San Diego city officials today acknowledged that the San Diego City Employees’ Retirement System is now only 58 percent funded — down from nearly 80 percent funded in 2007.

As of Oct. 31 the pension system was $2.78 billion underfunded, with $3.78 billion in assets and $6.56 billion in liabilities, according to figures released by City Attorney Michael Aguirre. This brings the funding ratio — which is based on the estimated market value of the pension fund’s assets — to a lower point than it was during the height of the pension crisis. In 2007, the pension deficit was $1.2 billion.

If the pension fund does not recover the 20 percent loss in market value it has suffered this year, it will cost the city nearly $200 million a year by 2011 and $228.8 million by 2014 to fund the system.

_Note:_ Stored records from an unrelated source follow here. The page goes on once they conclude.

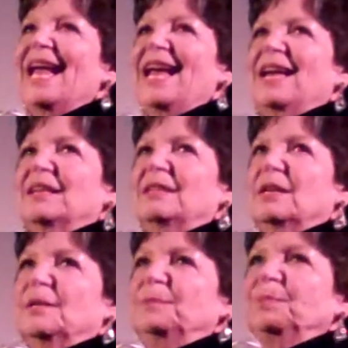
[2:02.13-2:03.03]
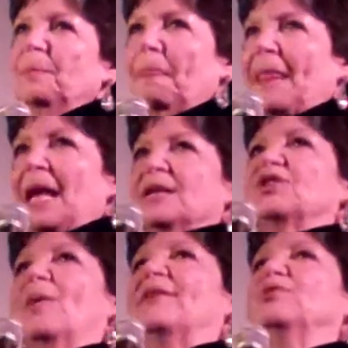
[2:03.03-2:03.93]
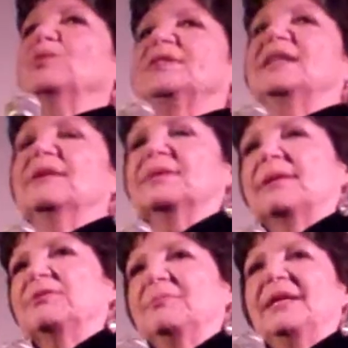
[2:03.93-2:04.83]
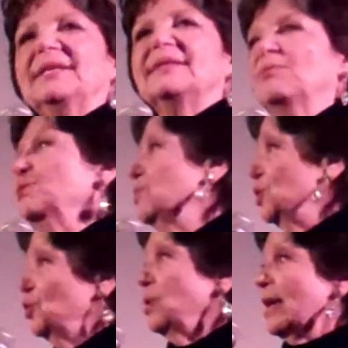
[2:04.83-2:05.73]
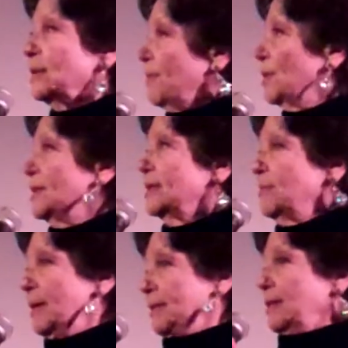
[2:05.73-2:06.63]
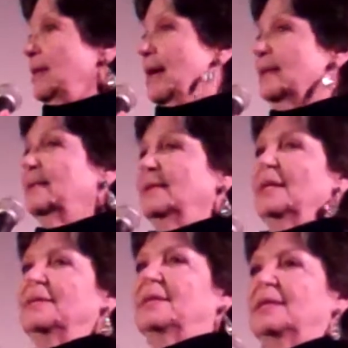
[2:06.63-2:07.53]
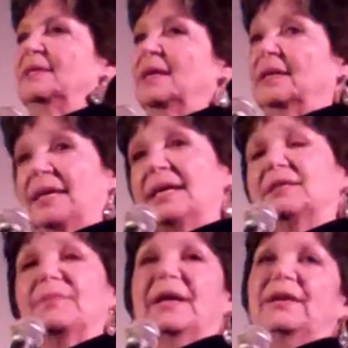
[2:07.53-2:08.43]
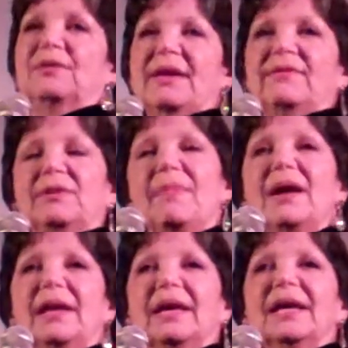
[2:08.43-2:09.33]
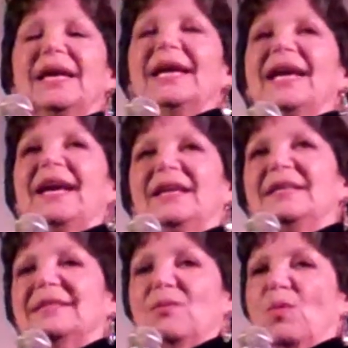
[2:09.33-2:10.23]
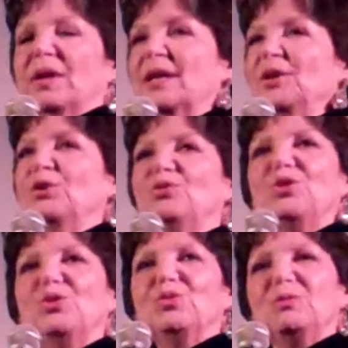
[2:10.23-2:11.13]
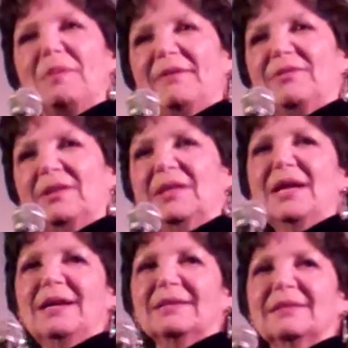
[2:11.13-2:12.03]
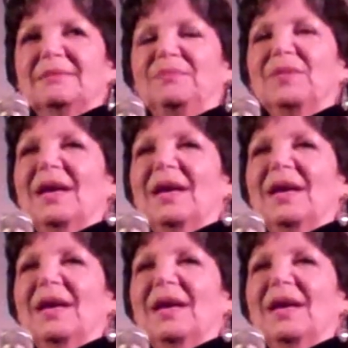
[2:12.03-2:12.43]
And so afterwards he comes up to me and he said, would you like to participate in the class? And I said, "Yes, but I don't have any money." And he said, "What can you do to pay for the class?"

It will cost the city’s day-to-day budget, which covers such expenses as public safety, libraries and parks, between $15 million and $25 million more by fiscal year 2011 than it does now, according to a five-year financial outlook released today by Mayor Jerry Sanders. Currently, the city pays $161 million — $126 million out of the general fund — to the pension fund each year.

The news came during a special City Council hearing this morning on the city’s $43 million budget deficit. The hearing is expected to go on all day.

Aguirre said this morning that the funding ratio is bad enough that city and pension system officials should consider bankruptcy reorganization.

“We are creating liabilities faster than we are creating assets,” Aguirre said.

Aguirre also said that David Wescoe, the pension system’s administrator and CEO, refused an invitation to appear before council today. And that he refused to answer any questions about the pension fund’s health that weren’t in writing.

City Council is expected to talk more about the pension system this afternoon.